Task to carry out ::
Retype each entry exactly. Skip any pictures.

----

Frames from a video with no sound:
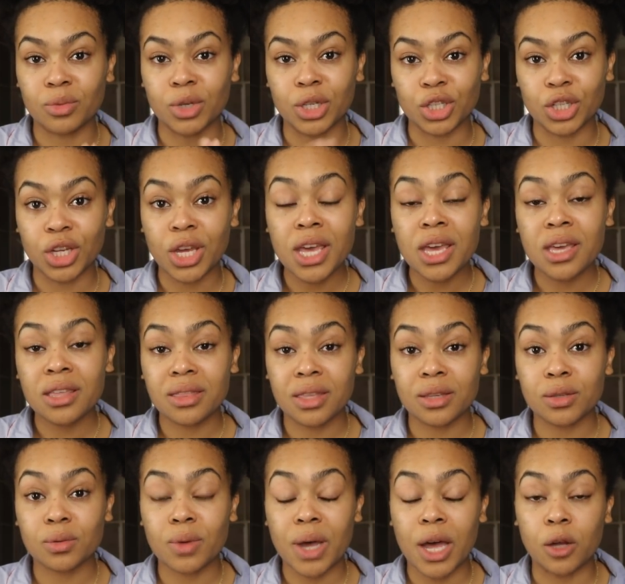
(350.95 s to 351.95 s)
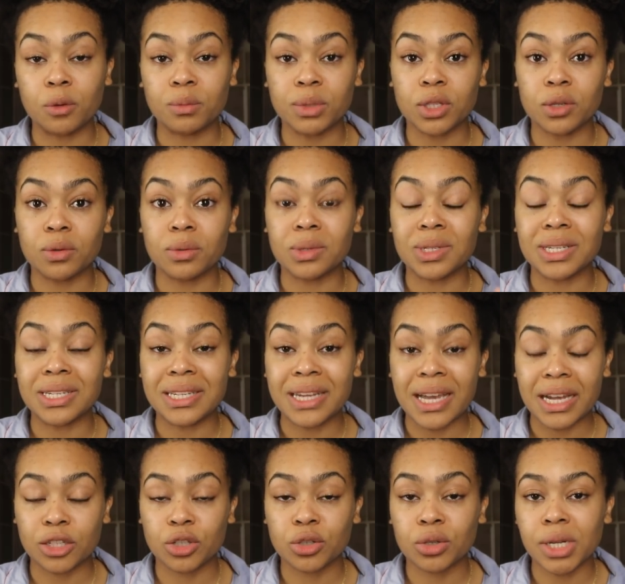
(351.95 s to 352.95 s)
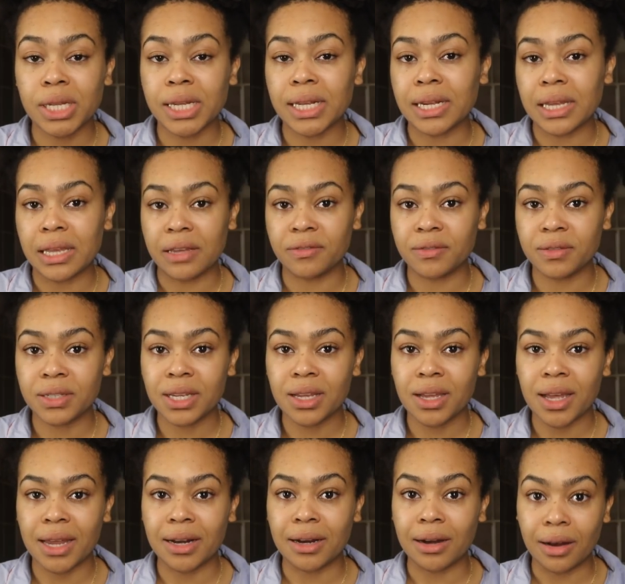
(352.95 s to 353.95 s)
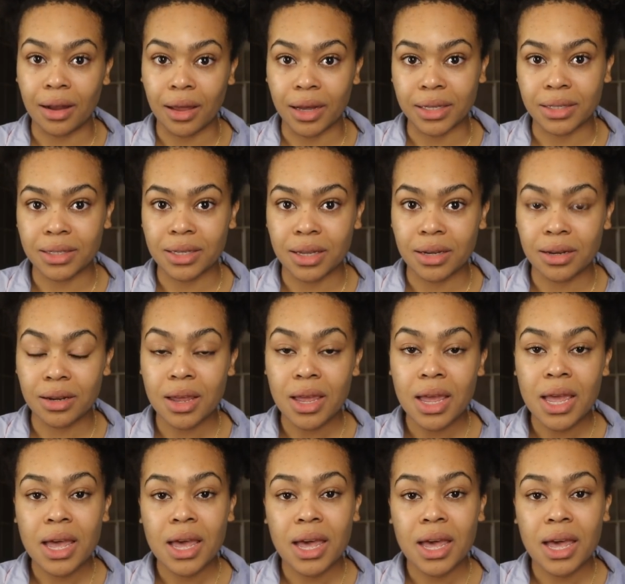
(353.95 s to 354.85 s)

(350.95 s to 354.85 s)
which this will help to naturally lift and lighten,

----

Result below ::
Frames from a video with no sound:
(350.95 s to 351.95 s)
(351.95 s to 352.95 s)
(352.95 s to 353.95 s)
(353.95 s to 354.85 s)

(350.95 s to 354.85 s)
which this will help to naturally lift and lighten,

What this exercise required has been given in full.